* TASK STATEMENT *
The answer is the exact text of every line from the one that contains "[39:53.02-39:54.02]" to the final line of the entries below, with pictures left out.

Start of EXCERPTED RECORDS

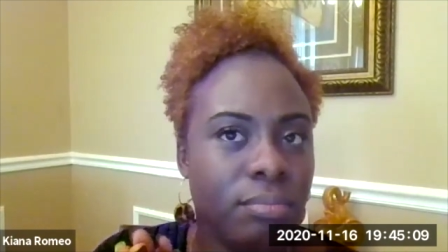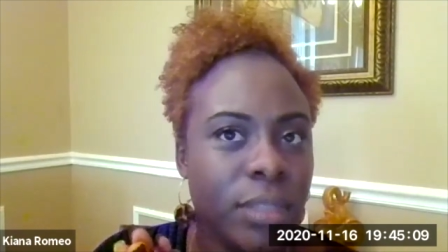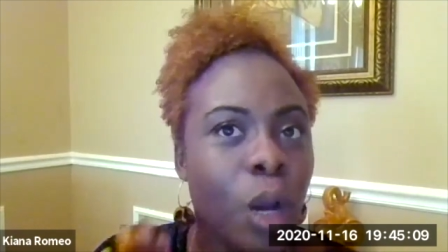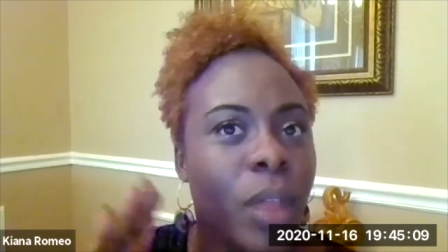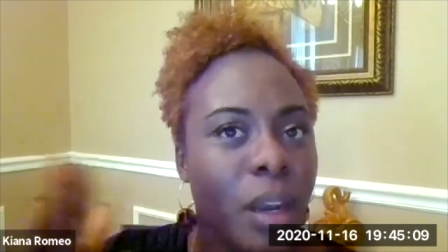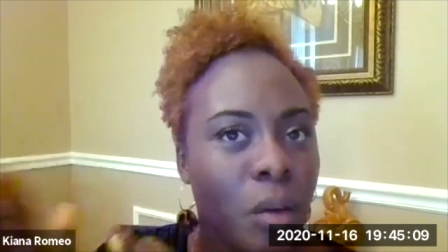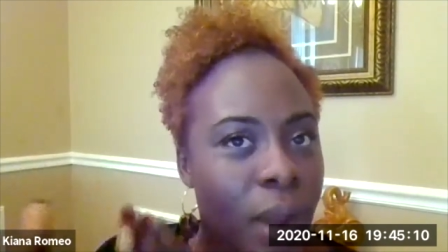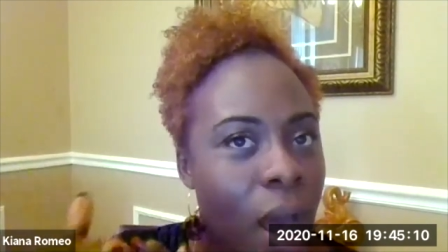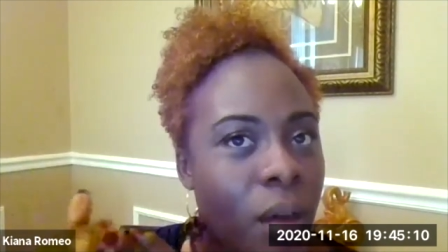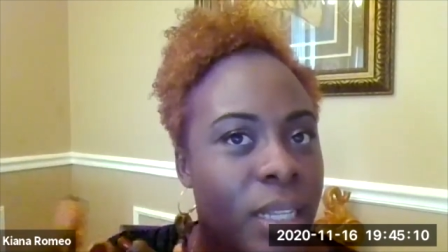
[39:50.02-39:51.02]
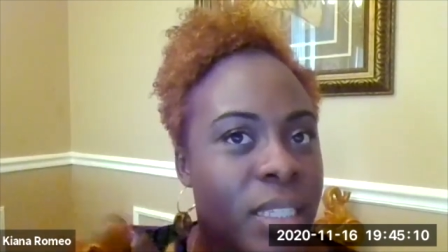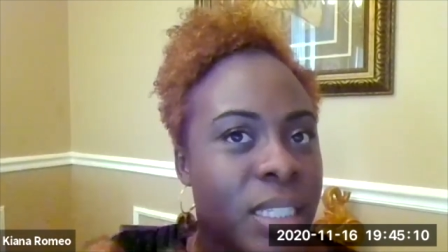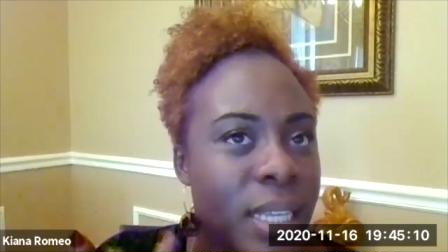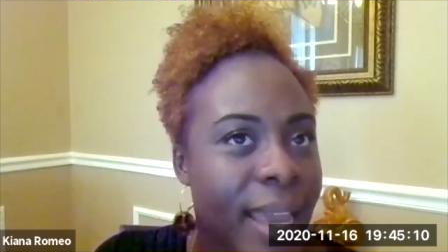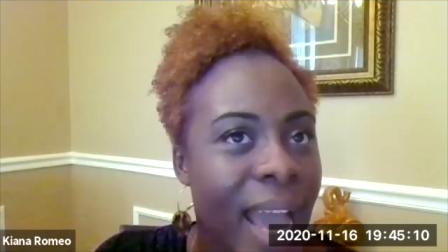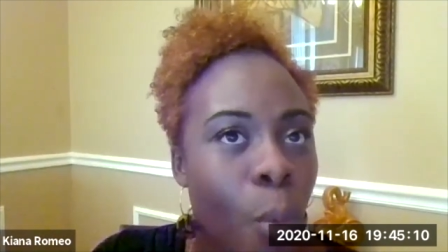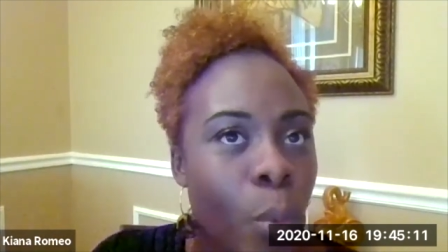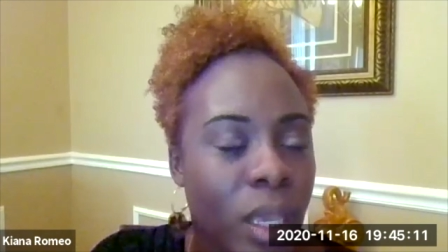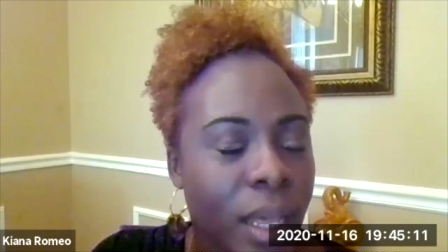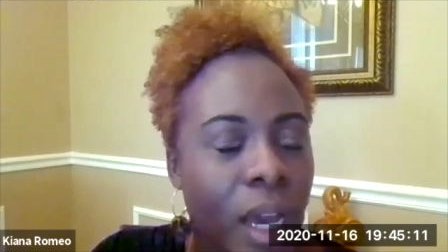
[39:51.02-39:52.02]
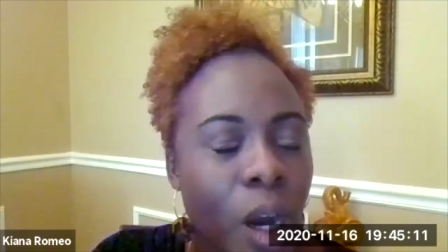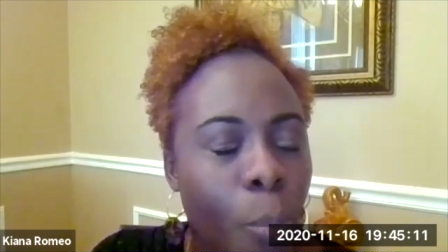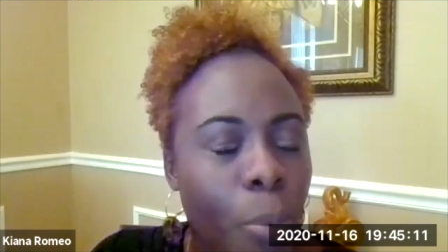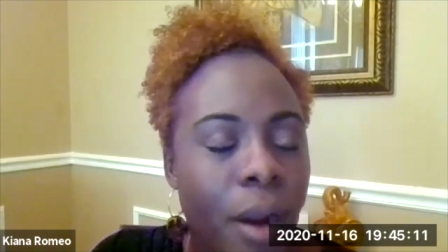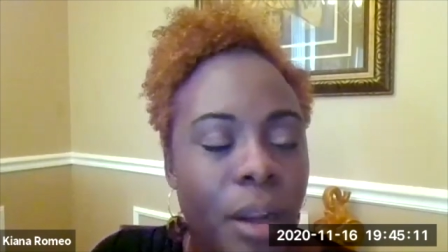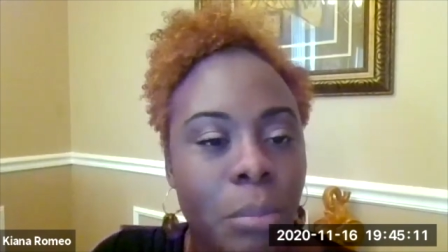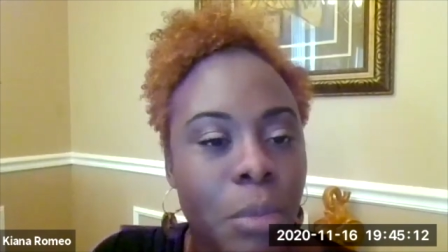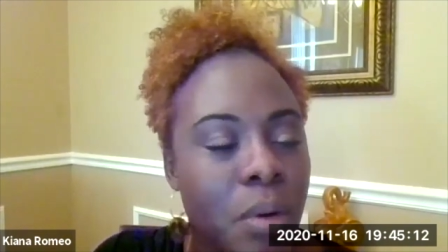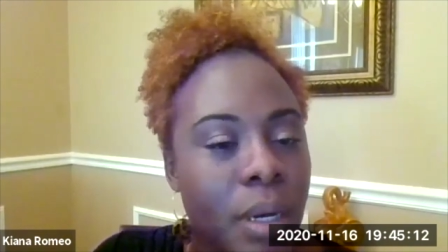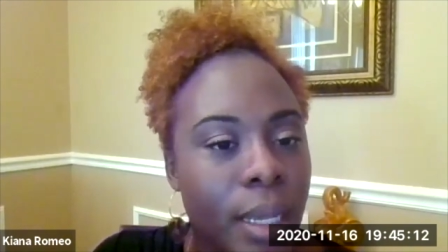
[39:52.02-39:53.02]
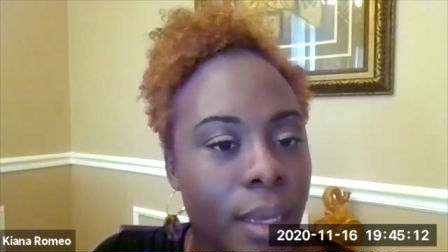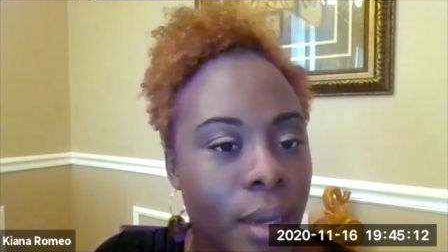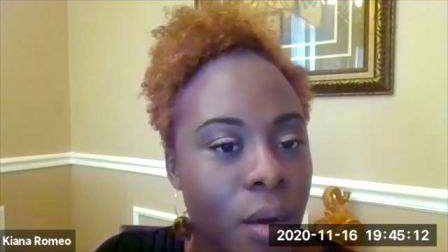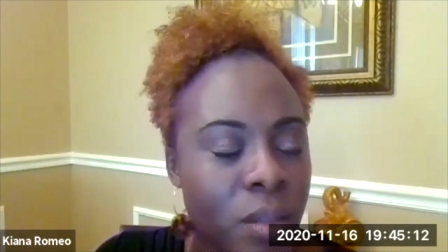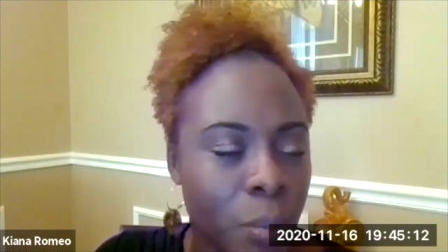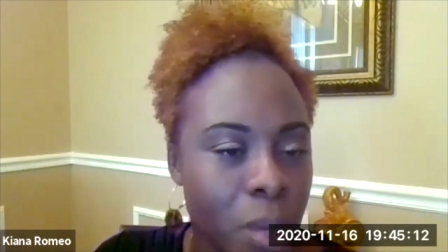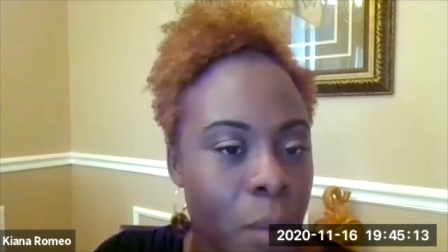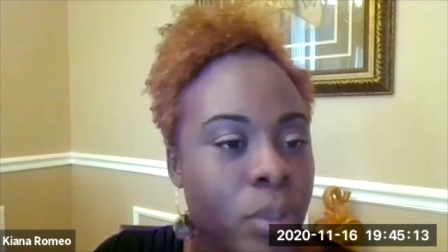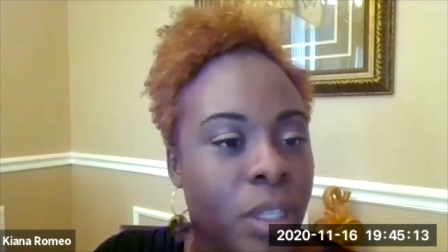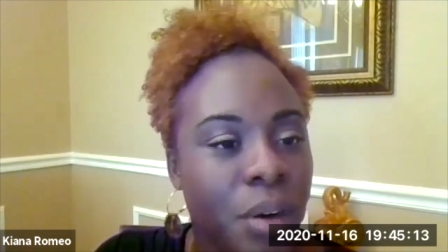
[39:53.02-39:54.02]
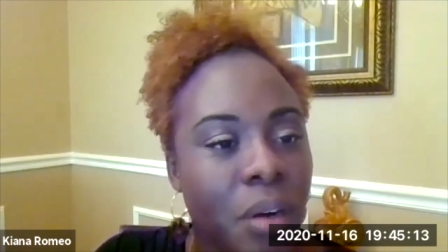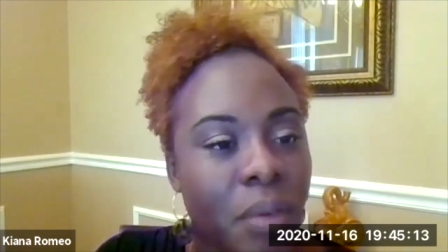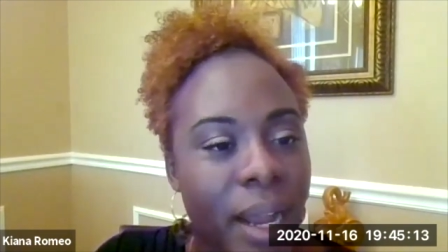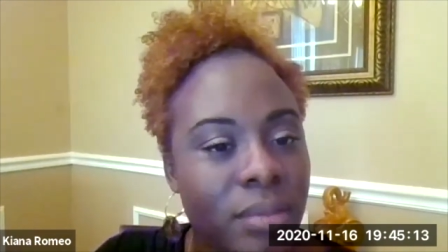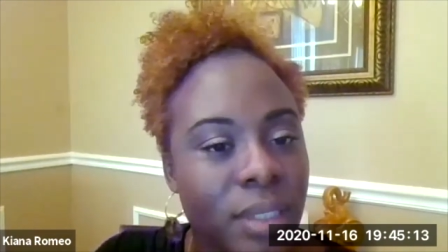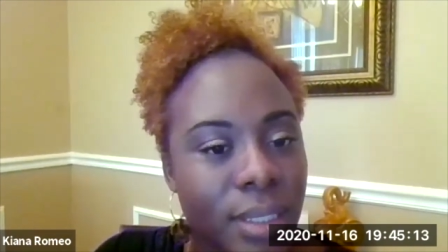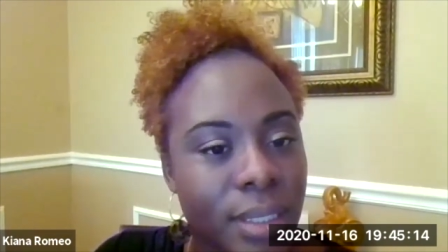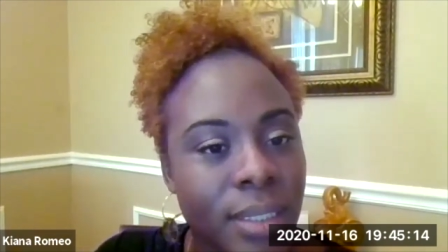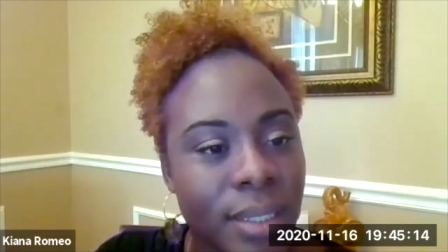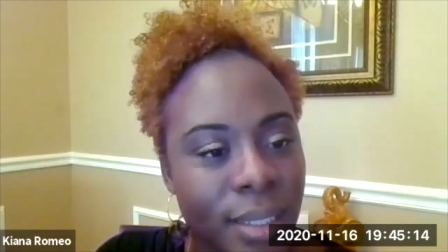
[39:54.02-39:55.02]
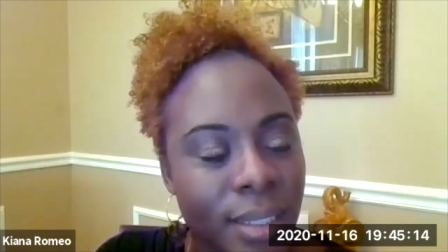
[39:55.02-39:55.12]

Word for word: turn that around and seeing how we can help our community or the people that are around us.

End of EXCERPTED RECORDS

* COMPLETED TASK *
[39:53.02-39:54.02]
[39:54.02-39:55.02]
[39:55.02-39:55.12]

Word for word: turn that around and seeing how we can help our community or the people that are around us.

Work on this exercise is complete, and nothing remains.